→ TASK PROMPT: In the answer, each line from the top of the material through the line that contains "[0:02.00-0:03.00]" is restated exactly. No picture is given again.

-- INPUT follows --

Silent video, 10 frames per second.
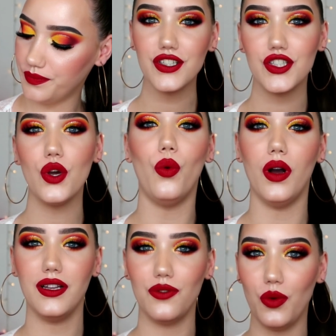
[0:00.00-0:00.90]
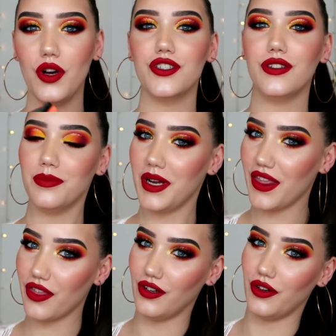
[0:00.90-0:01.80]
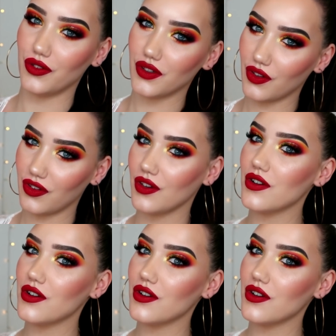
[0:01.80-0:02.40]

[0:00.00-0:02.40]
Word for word: So, what are my thoughts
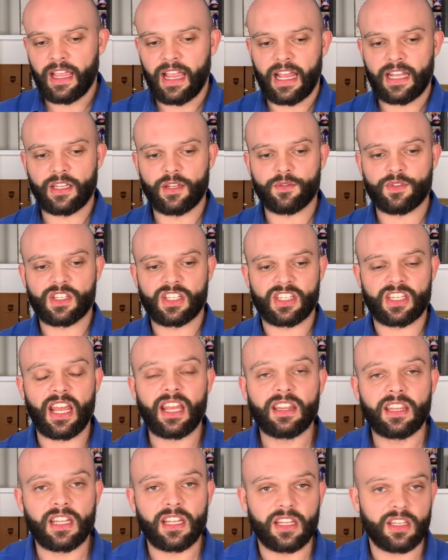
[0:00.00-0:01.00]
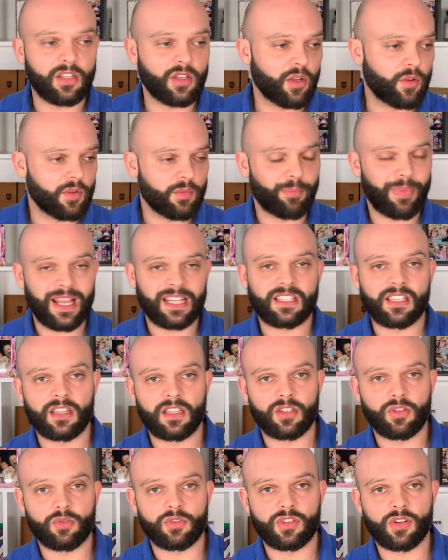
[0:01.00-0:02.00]
And you've said that, you know, better
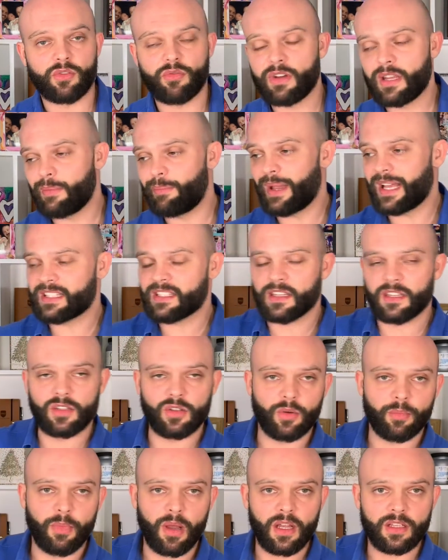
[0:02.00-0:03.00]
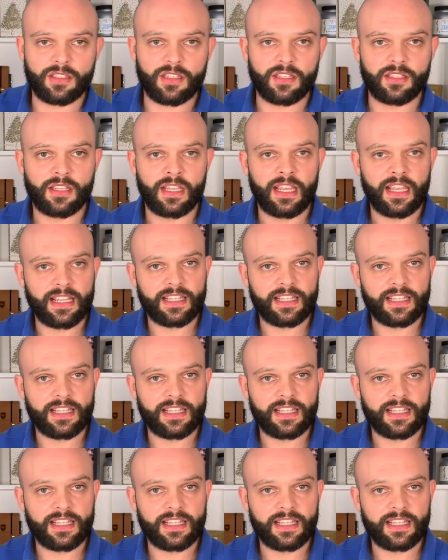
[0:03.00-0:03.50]
than your degree, better than your master's.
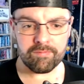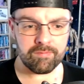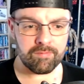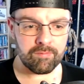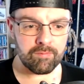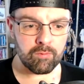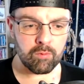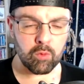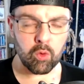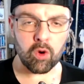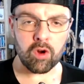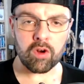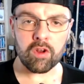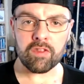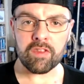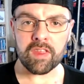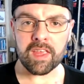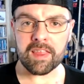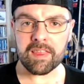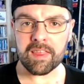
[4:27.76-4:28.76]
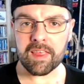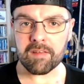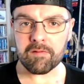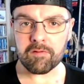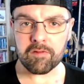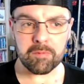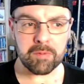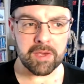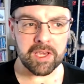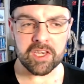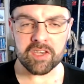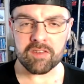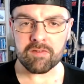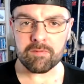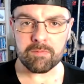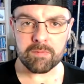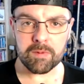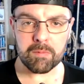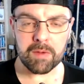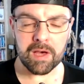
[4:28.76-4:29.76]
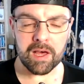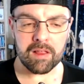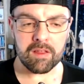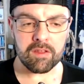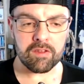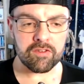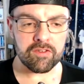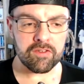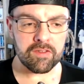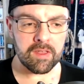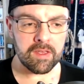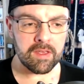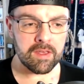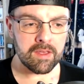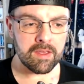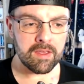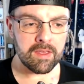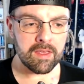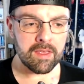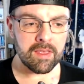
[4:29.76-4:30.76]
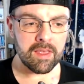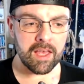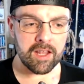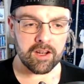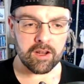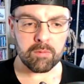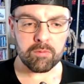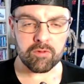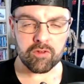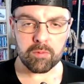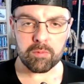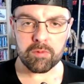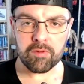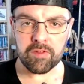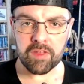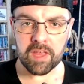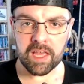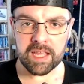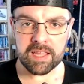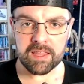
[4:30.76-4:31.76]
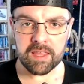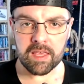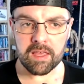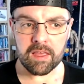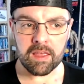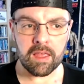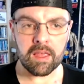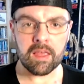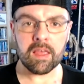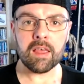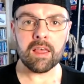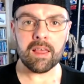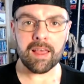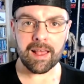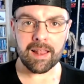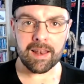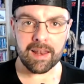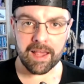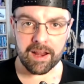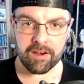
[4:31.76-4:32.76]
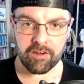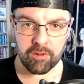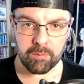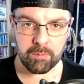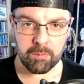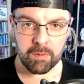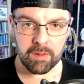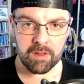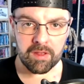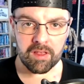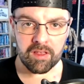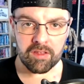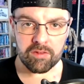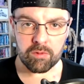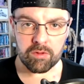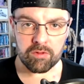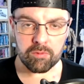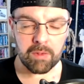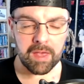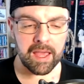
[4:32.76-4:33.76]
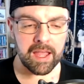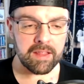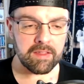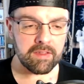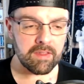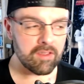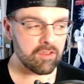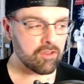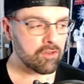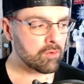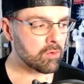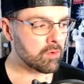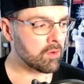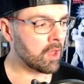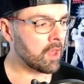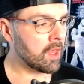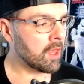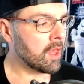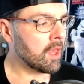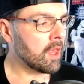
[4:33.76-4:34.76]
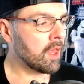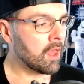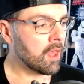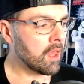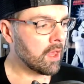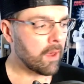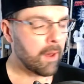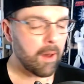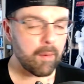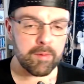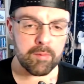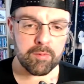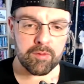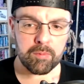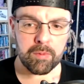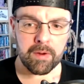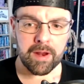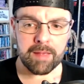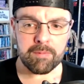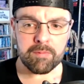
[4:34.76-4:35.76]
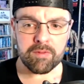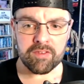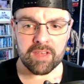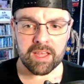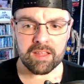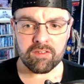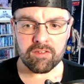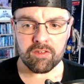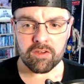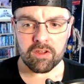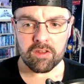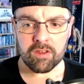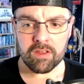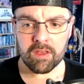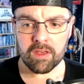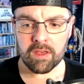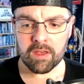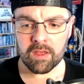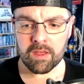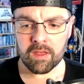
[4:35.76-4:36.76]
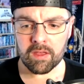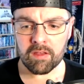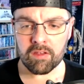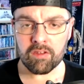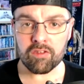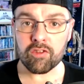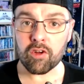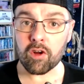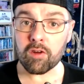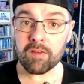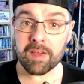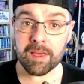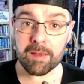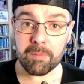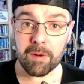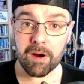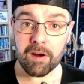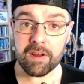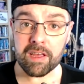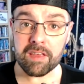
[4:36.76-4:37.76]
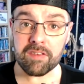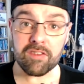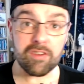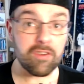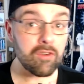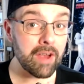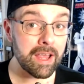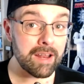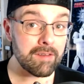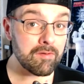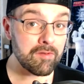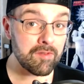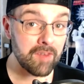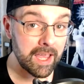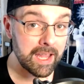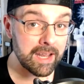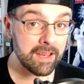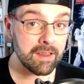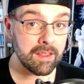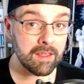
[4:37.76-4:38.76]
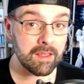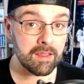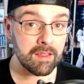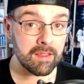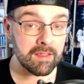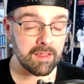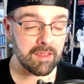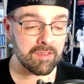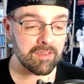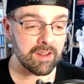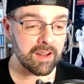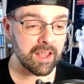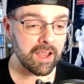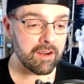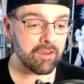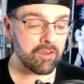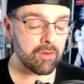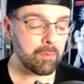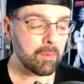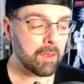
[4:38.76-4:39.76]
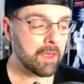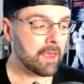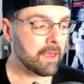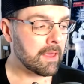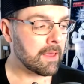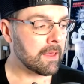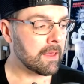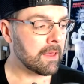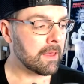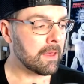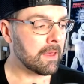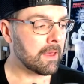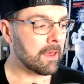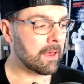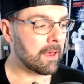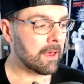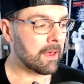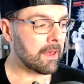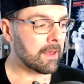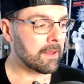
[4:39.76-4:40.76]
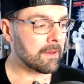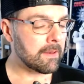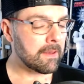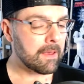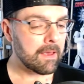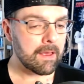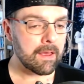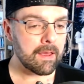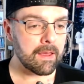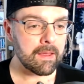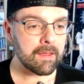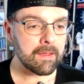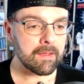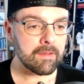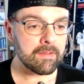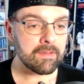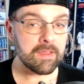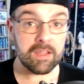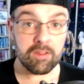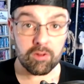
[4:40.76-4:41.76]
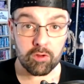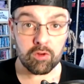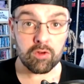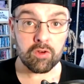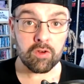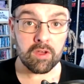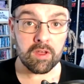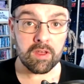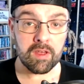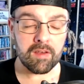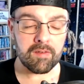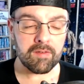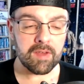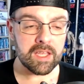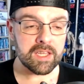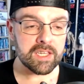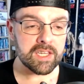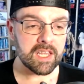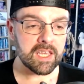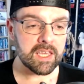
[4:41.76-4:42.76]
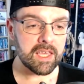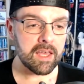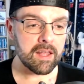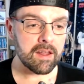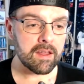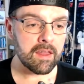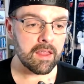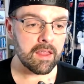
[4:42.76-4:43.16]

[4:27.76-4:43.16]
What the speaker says: working on the information from the battles, and that comes up with the idea Electrum is what's behind this. So Optimus Prime sends out survey parties to try and find this Electrum, and they do eventually get it,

-- INPUT concluded --

→ ANSWER BOX:
Silent video, 10 frames per second.
[0:00.00-0:00.90]
[0:00.90-0:01.80]
[0:01.80-0:02.40]

[0:00.00-0:02.40]
Word for word: So, what are my thoughts
[0:00.00-0:01.00]
[0:01.00-0:02.00]
And you've said that, you know, better
[0:02.00-0:03.00]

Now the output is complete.